Legal responsibility is another issue that still awaits resolution. If code generated by Claude causes financial loss or violates personal data — who is responsible? The developer who accepted it? Anthropic, which created Claude? The company that implemented it? The legal regulations are unclear here, and this creates risk for all parties.
Ambivalence as a new standard in tech
Paul Ford talks about being able to love and hate AI at the same time. This is not a contradiction — it is a realistic approach to the transformation that is happening in the industry. Tools like Claude Code are truly powerful and can truly change the way we work. But this change brings with it uncertainty, threats, and unanswered questions.
The excitement is justified. The ability to quickly prototype, build applications, solve problems — that is real value. But the fear is also justified. Fear of losing skills, fear of responsibility for code you don't fully understand, fear of changes in the job market, fear of the security of systems that depend on this code.
This is an ambivalence that the industry must accept. You cannot be completely optimistic or completely pessimistic. You have to be realistic — seeing both the potential and the threats, and acting based on this complete vision.
Transformations in education and talent development
If programming is changing so fundamentally, then education must change as well. Traditional bootcamps and online courses focused on learning specific programming languages may become less relevant. Instead, education should focus on skills that AI cannot easily replace — critical thinking, problem-solving, business understanding, communication.

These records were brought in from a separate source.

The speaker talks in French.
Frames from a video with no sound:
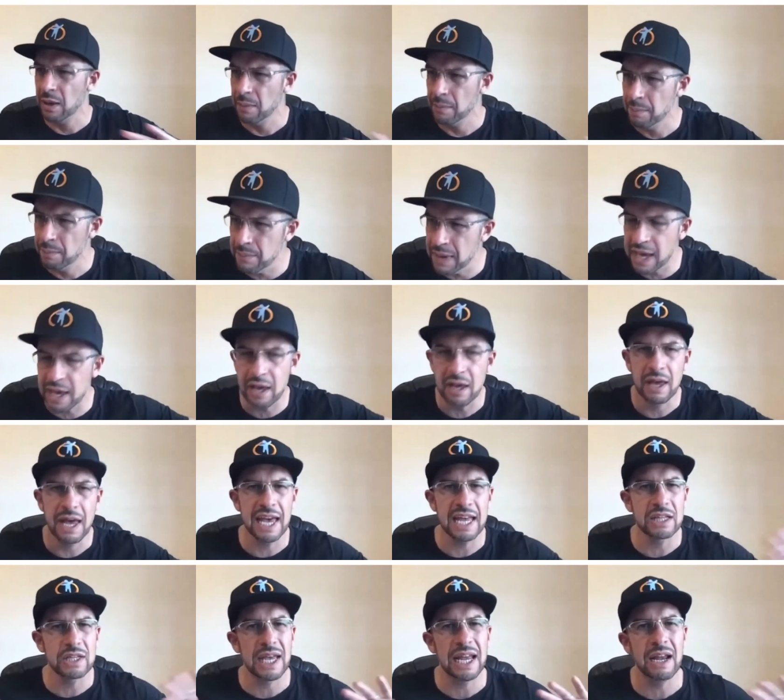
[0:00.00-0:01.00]
Mais
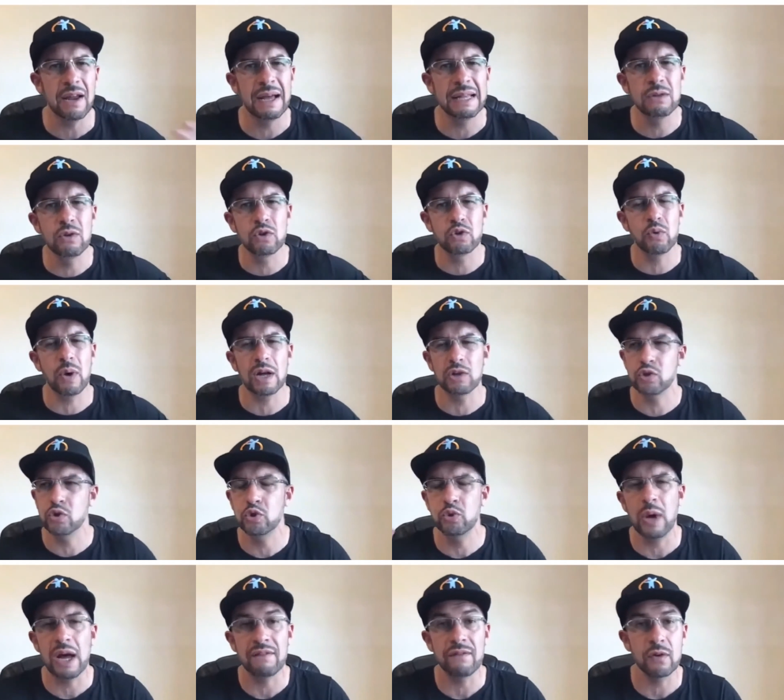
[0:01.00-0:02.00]
éloigne-toi, tu
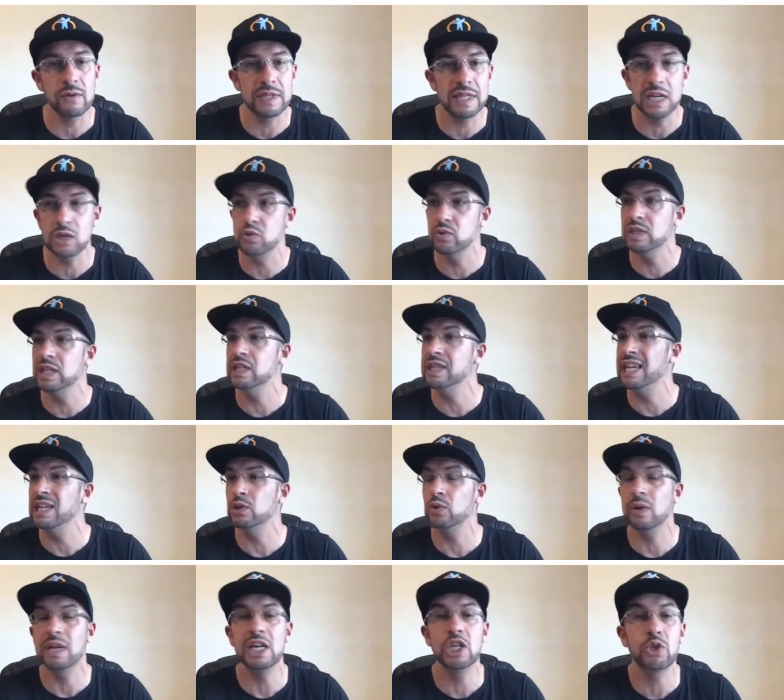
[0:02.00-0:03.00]
dois avancer. Tu dis
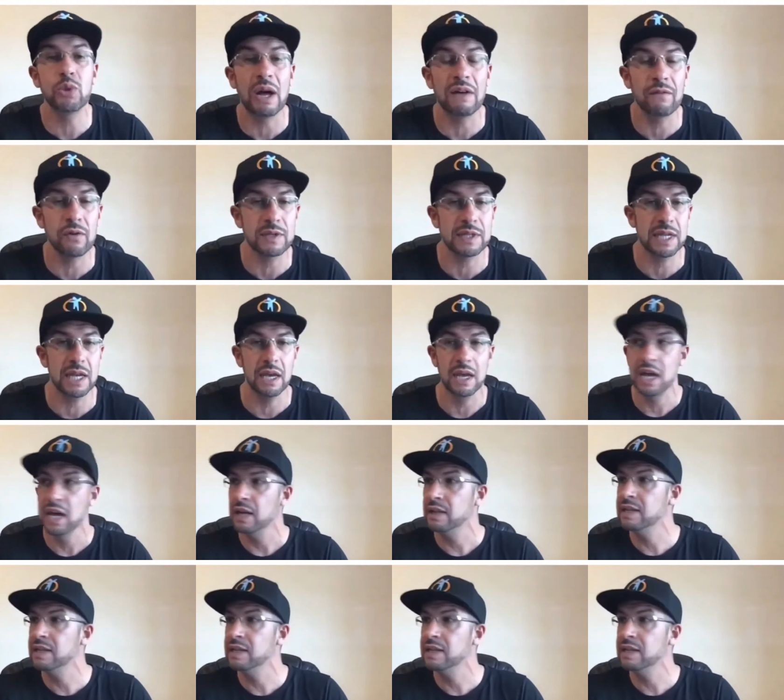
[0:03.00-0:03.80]
désolé, je dois avancer.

But this does not mean that learning traditional programming becomes useless. Quite the opposite. To effectively use tools like Claude Code, you must understand what code does, what are good practices, what are the pitfalls. Learning programming fundamentals becomes more important, not less. But the context changes — you are not learning to write code, but to manage the process of code creation.
Universities and technical schools must adapt. They may no longer teach specific frameworks, but they must teach architecture, algorithms, security, testing. These fundamentals will be important regardless of whether you write code manually or generate it using AI.

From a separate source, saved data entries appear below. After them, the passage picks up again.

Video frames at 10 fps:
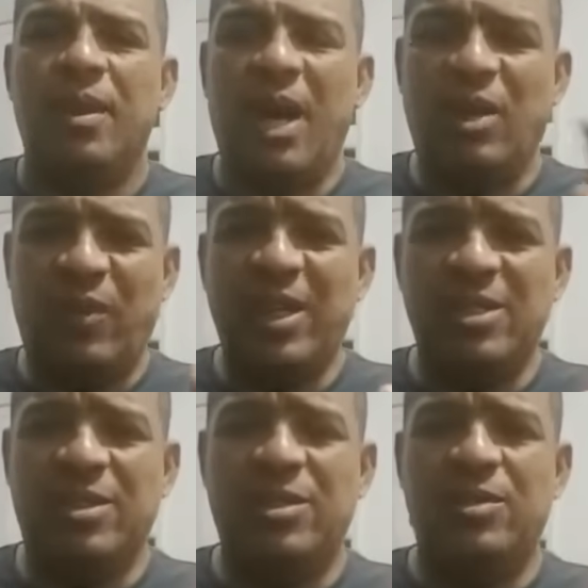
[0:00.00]
Às
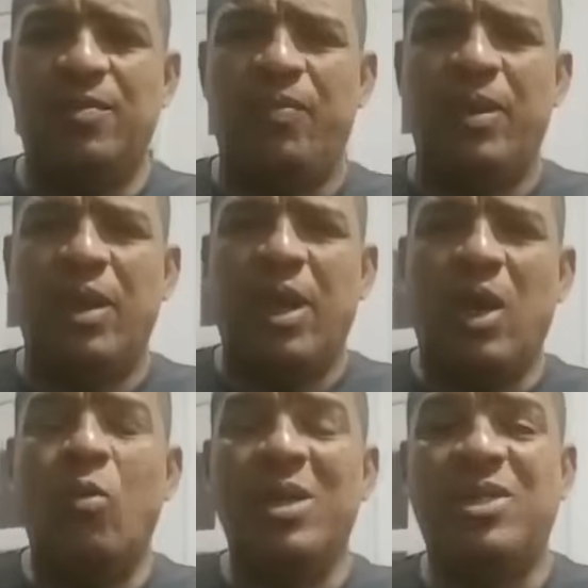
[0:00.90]
vezes,
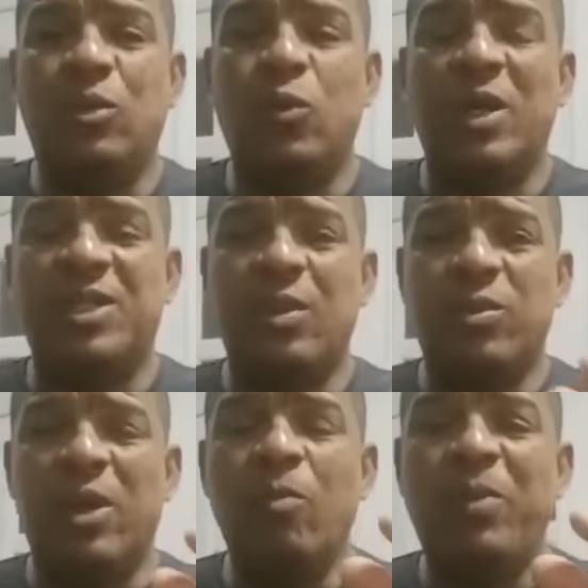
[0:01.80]
é uma
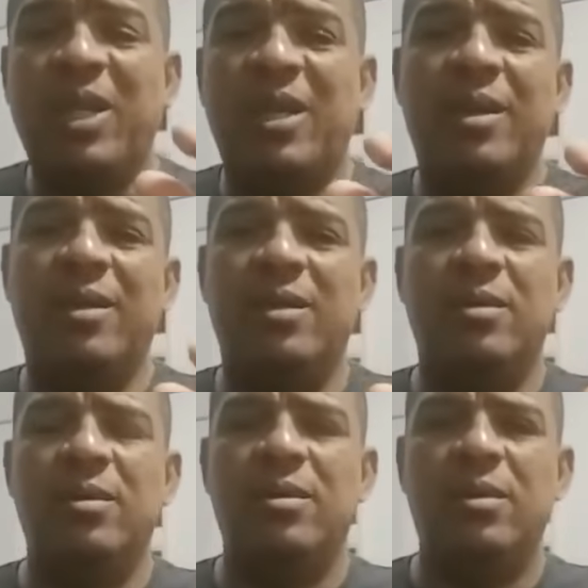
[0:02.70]
situação tão pequena,
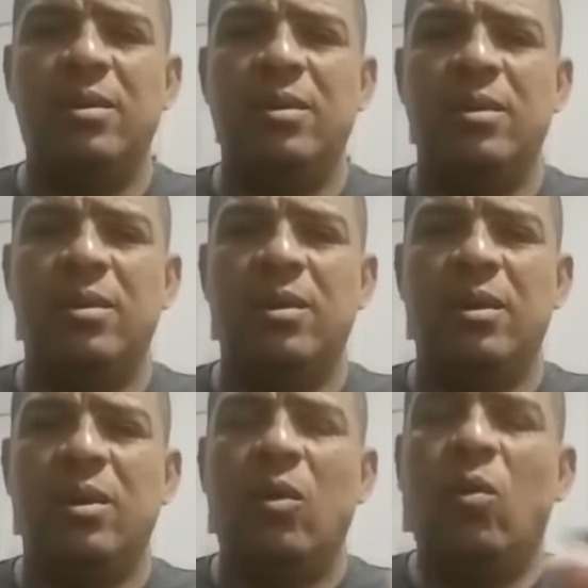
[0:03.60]

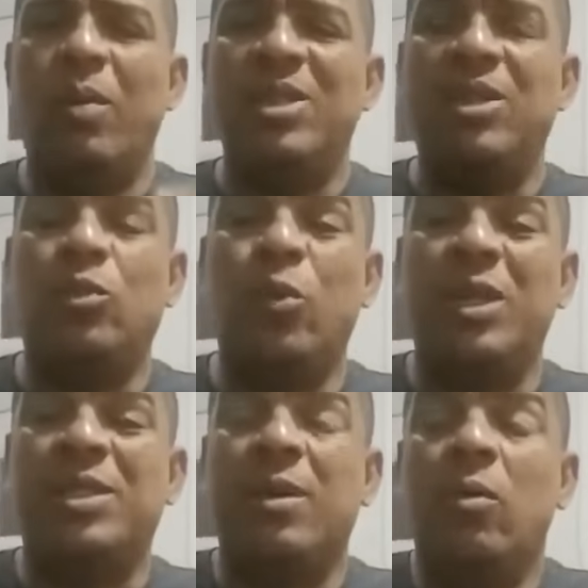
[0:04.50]
uma
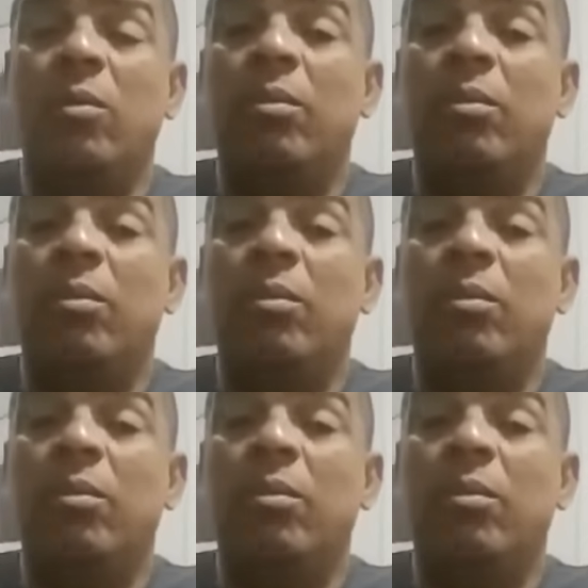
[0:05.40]
situação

The future of code — between promise and threat
The future of programming is truly exciting and truly terrifying. Tools like Claude Code can democratize access to software creation, can increase productivity, can allow teams to do more with fewer resources. But they can also lead to situations where code becomes less understandable, less secure, less maintainable.
The key is finding balance. AI should be a tool that empowers people, not replaces them. Developers should be trained in using these tools, but also in critically evaluating their results. Organizations should have processes that ensure code generated by AI meets the same security and quality standards as manually written code. Legal regulations should be clear about responsibility.
Paul Ford was right — you can love and hate AI at the same time. This is not weakness, it is wisdom. An industry that can maintain this ambivalence, that can be both optimistic and cautious, will be in the best position to benefit from this transformation while minimizing its threats. The future of code will be what we build it to be — and it is up to us whether it will be a future we will love.